Second, you need to recognize that people are operating from the lower rungs of Maslow’s hierarchy. They want security and predictability. They want to feel respected. They want to know they belong. If you lead with empathy and clarity, you earn trust. If you rely on authority alone, you lose it. They want to be reassured.

Third, you need to create spaces where people can cross lines of identity, age, and background in ways that feel safe. You cannot rebuild social cohesion with statements. You rebuild it through practice. Through structured conversations. Through co-design. Through involvement in decisions. Through the small habits of sharing power.

Fourth, you need to treat AI as both a strategic tool and a social risk. Use it to improve service and performance, but be transparent. Explain how you are using it. Show people you are not replacing them without a plan. Build literacy in your teams. If people see AI as something hidden and imposed, you will deepen mistrust.

Finally, you need to model the culture you want.
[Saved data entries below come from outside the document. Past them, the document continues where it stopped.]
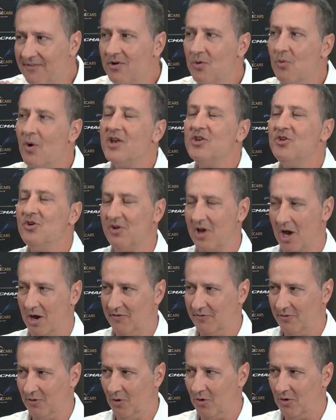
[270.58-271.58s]
one you go
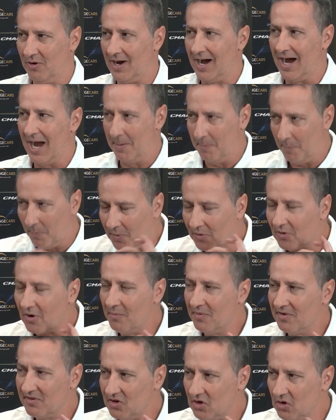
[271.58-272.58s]
for, I
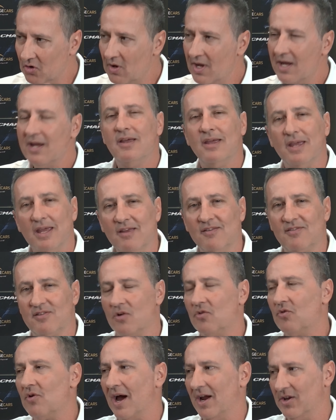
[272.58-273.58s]
promise you is the
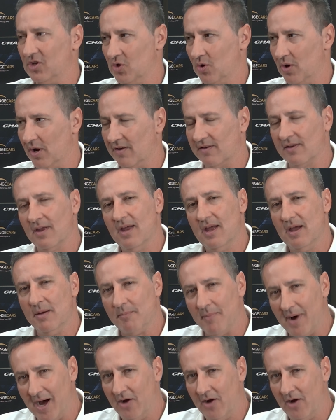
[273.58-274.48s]
right choice. My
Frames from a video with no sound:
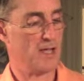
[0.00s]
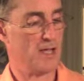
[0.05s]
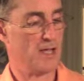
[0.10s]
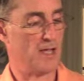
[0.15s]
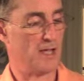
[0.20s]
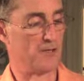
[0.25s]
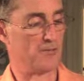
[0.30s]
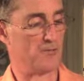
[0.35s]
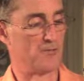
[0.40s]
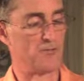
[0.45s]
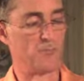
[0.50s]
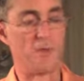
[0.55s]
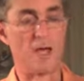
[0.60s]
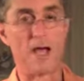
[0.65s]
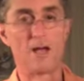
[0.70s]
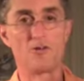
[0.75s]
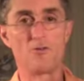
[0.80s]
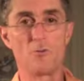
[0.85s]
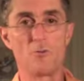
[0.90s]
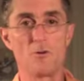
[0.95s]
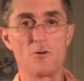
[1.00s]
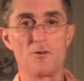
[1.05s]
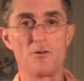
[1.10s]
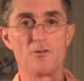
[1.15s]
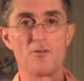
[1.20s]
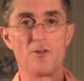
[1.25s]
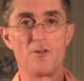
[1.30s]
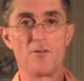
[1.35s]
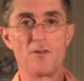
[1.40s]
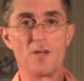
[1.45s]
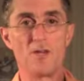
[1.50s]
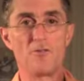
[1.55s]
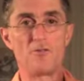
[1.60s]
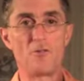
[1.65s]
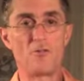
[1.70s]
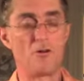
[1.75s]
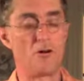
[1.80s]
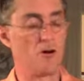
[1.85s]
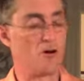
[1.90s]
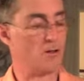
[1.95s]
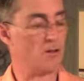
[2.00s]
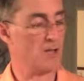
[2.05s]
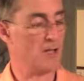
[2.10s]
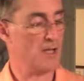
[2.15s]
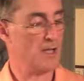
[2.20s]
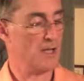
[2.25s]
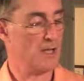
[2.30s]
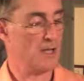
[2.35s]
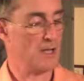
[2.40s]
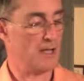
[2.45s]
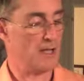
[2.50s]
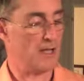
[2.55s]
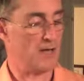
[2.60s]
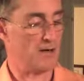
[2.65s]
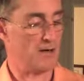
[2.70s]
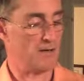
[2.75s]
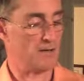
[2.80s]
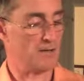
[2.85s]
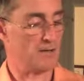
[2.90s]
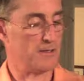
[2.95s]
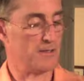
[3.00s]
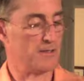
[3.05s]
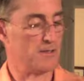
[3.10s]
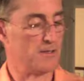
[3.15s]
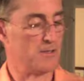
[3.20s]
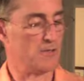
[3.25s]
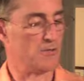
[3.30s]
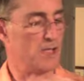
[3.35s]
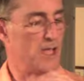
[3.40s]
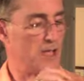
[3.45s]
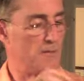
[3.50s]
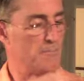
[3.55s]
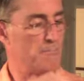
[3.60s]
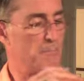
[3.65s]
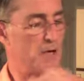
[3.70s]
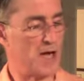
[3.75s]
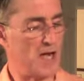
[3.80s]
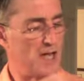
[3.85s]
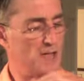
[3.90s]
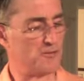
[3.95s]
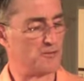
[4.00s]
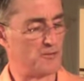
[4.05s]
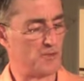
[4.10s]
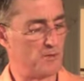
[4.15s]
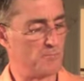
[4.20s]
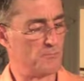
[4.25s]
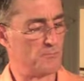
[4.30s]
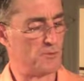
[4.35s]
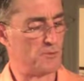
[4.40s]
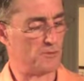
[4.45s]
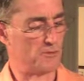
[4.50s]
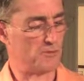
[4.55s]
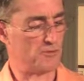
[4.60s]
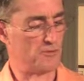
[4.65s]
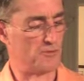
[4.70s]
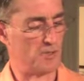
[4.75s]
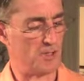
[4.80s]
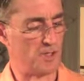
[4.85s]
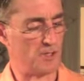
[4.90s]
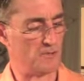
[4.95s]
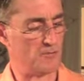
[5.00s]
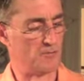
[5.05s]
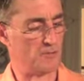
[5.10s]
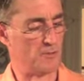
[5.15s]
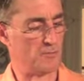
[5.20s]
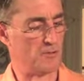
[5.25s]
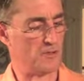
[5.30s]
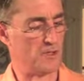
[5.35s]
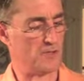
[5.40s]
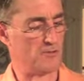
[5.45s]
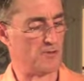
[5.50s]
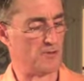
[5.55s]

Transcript: and Smashwords. And these are all, you can buy some books in some of these.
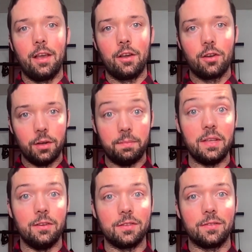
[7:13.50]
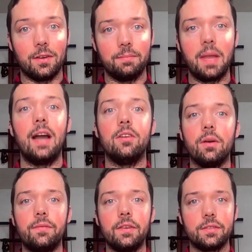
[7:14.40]
could be useful. I know
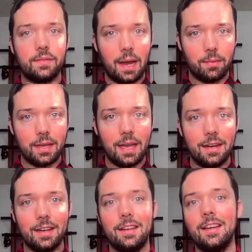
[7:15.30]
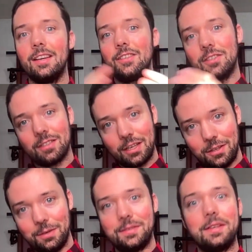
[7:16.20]
it feels fabricated, just like
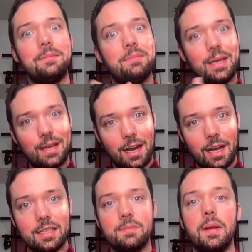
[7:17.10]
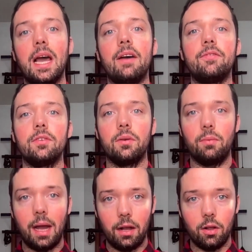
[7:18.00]
using because, but after a
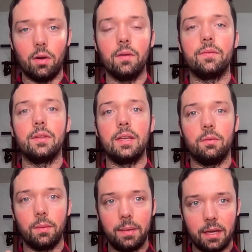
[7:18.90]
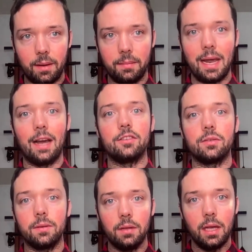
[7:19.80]
while, hopefully it will become
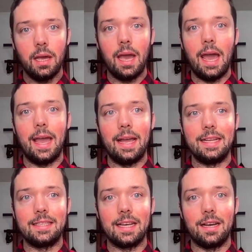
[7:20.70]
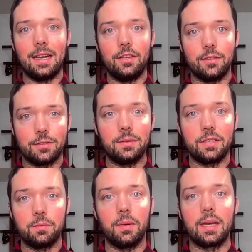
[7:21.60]
natural and your
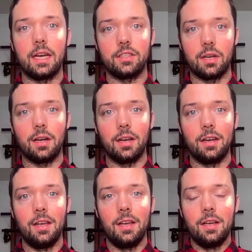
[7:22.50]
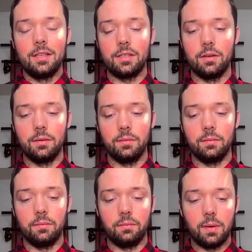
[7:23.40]
students will catch on. So
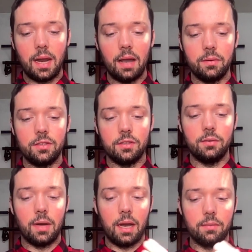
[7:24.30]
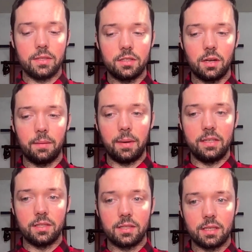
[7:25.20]
what I would do, I would start by
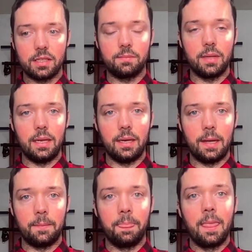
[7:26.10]
just explaining,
Calm. Curious. Transparent. Evidence based. Willing to course correct. Willing to listen. People are desperate for leaders who make things feel a little more stable and a little less chaotic.

We cannot control global forces. But we can decide how we lead through them. In this age of precarity and polarization, leadership is no longer about being exceptional. It is about being steady. It is about being clear. It is about being human.

That is what people are looking for right now. Leaders who get it and who get them. Leaders who bring people back into the same story. Leaders who show there is still a path forward that is not zero sum.